Dissatisfied with the said award, the land owners sought references to a Civil Court under Section 18 of the Act which thereby enhanced the market value of the acquired lands to Rs. 50,000/- per acre for dry lands under cultivation and Rs. 30,000/- per acre for dry lands left fallow alongwith Rs. 15,000/- per acre towards sub-soil mineral rights.
Feeling aggrieved with the reference order, the land owners filed an appeal before the Hon’ble Andhra Pradesh High Court which vide its order dated 06.12.2013 partly allowed the appeal by enhancing the market value of the acquired lands to Rs. 80,000/- per acre after deciding the market value of the said lands to be Rs. 1,23,0000/- and thereafter deducting 1/3rd of that value for the cost incurred towards developing the said lands. Additionally, the High Court also awarded Rs. 10,000/- per acre towards sub-soil mineral rights.
Analysis of the judgment:
The Hon’ble Supreme Court vide its judgment dated 09.11.2022 allowed the appeal filed by the land owners i.e. the Appellants and fixed the market value of the acquired lands at Rs. 1,23,000/- per acre without making any deductions along with Rs. 10,000/- per acre towards sub-soil mineral rights.
The Hon’ble Supreme Court while relying on the law as settled in “Nelson Fernandes & Ors. vs. Special Land Acquisition Officer South Goa & Ors., (2207) 9 SCC 447” and “Basavva vs. Special Land Acquisition Officer, (1996) 9 SCC 640” held that the purpose for which acquisition of land is made is also a relevant factor for determining the market value and it must be taken into consideration.

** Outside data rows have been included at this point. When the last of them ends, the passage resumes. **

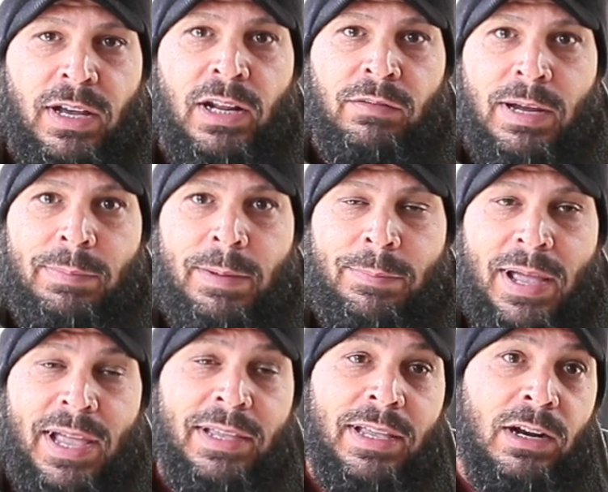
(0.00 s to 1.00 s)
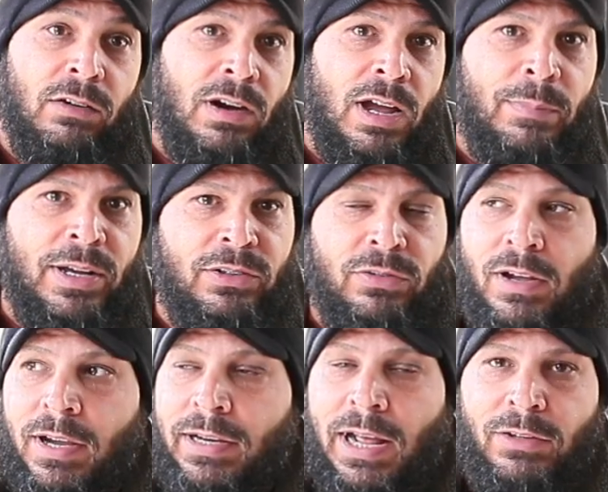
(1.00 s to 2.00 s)
I got to grab my bag and get around my
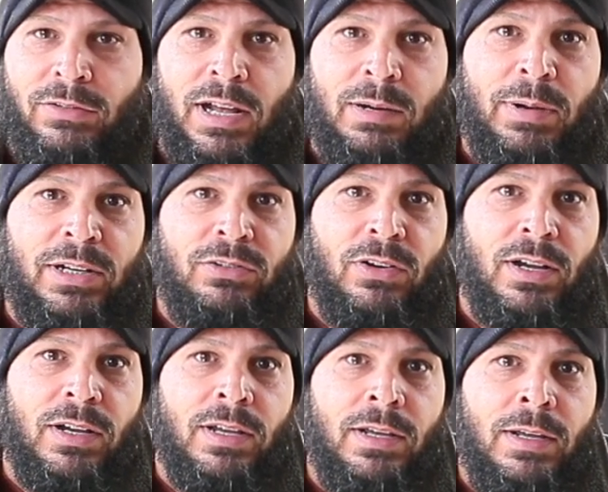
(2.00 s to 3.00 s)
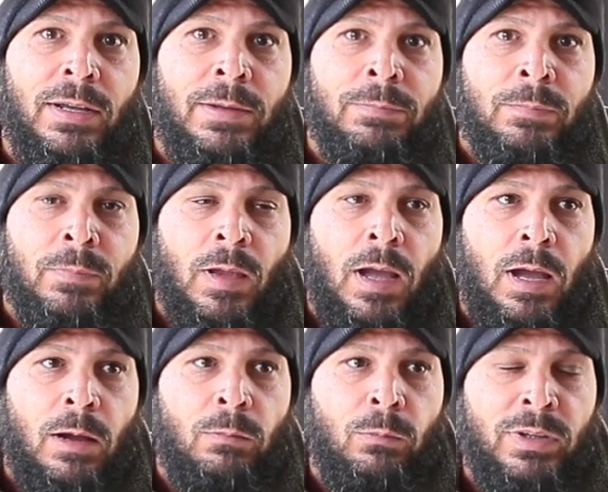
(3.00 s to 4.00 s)
truck and outside of my truck
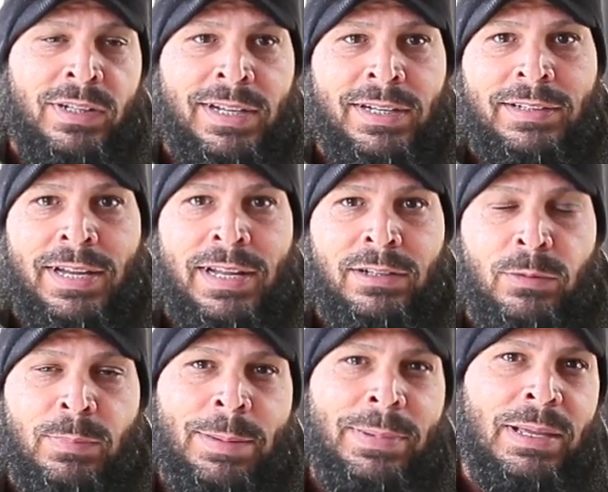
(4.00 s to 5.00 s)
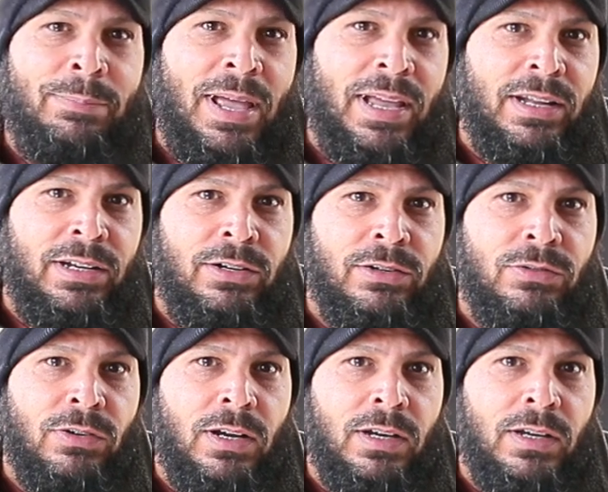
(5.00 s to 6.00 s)
um, with the intent to maybe get back into your
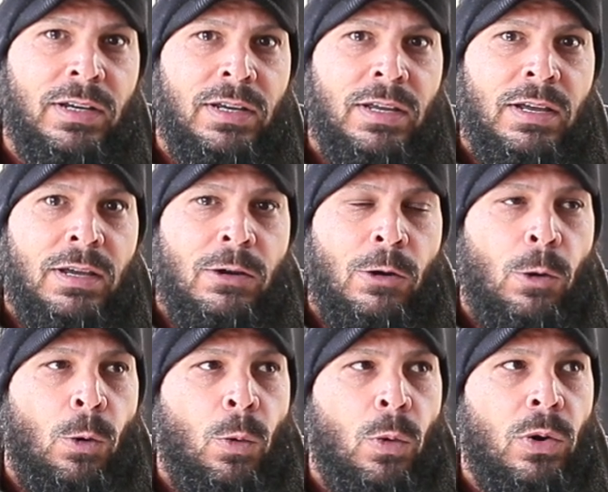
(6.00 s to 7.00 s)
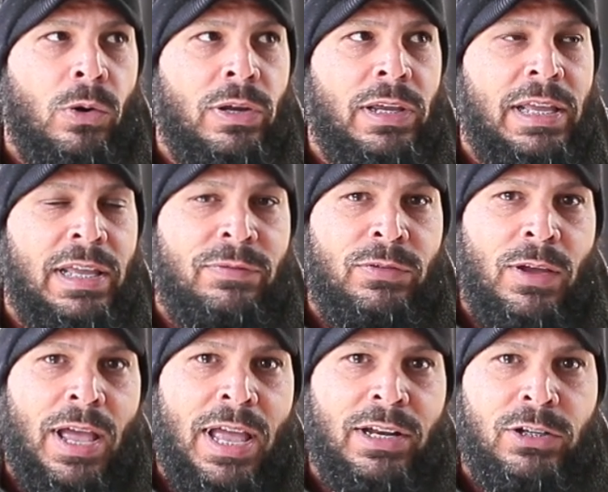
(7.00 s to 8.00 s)
truck or if you
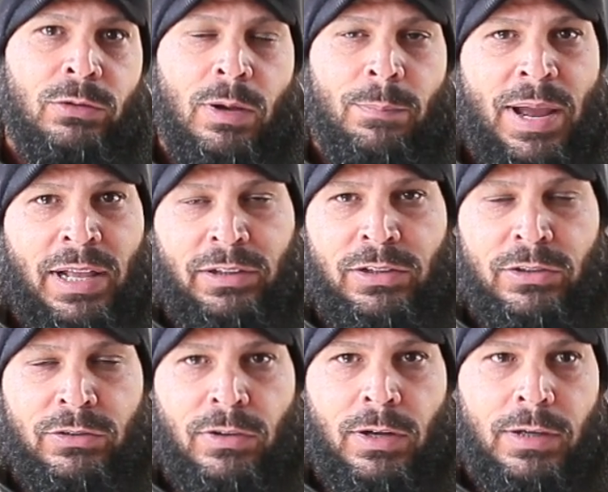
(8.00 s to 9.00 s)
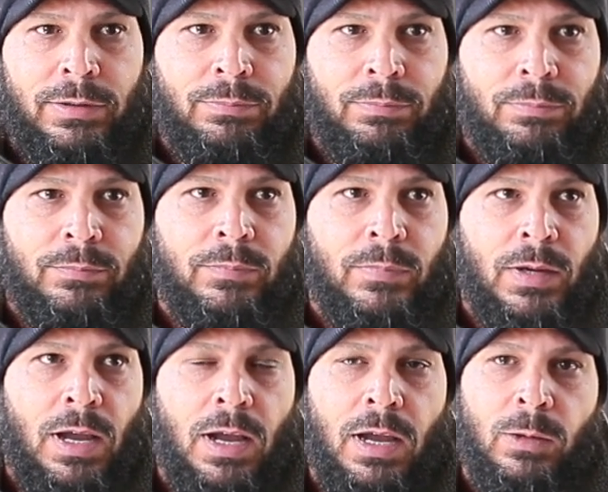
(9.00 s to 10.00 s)
had to abandon your truck
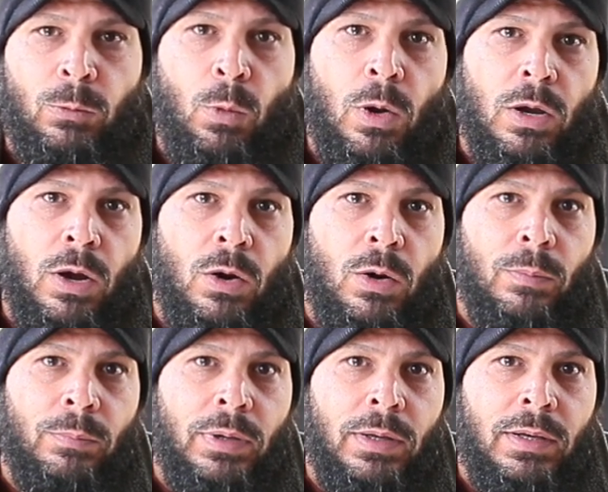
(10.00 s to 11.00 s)
uh, and walk home,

Hence, in the present case, as the lands were being acquired solely for the purpose of mining Coal, the deduction of 1/3rd market value of the said lands on the pretext of developmental charges as held at by the Hon’ble High Court should not be permissible as there exists no justification for such deduction. The lands are being acquired only for mining coal and thus, there will be no wastage of any portion of the lands on account of any developmental activities, such as roads, sewage lines, parks etc. which are required to be carved out in industrial/commercial/housing layouts and not for the purpose of mining.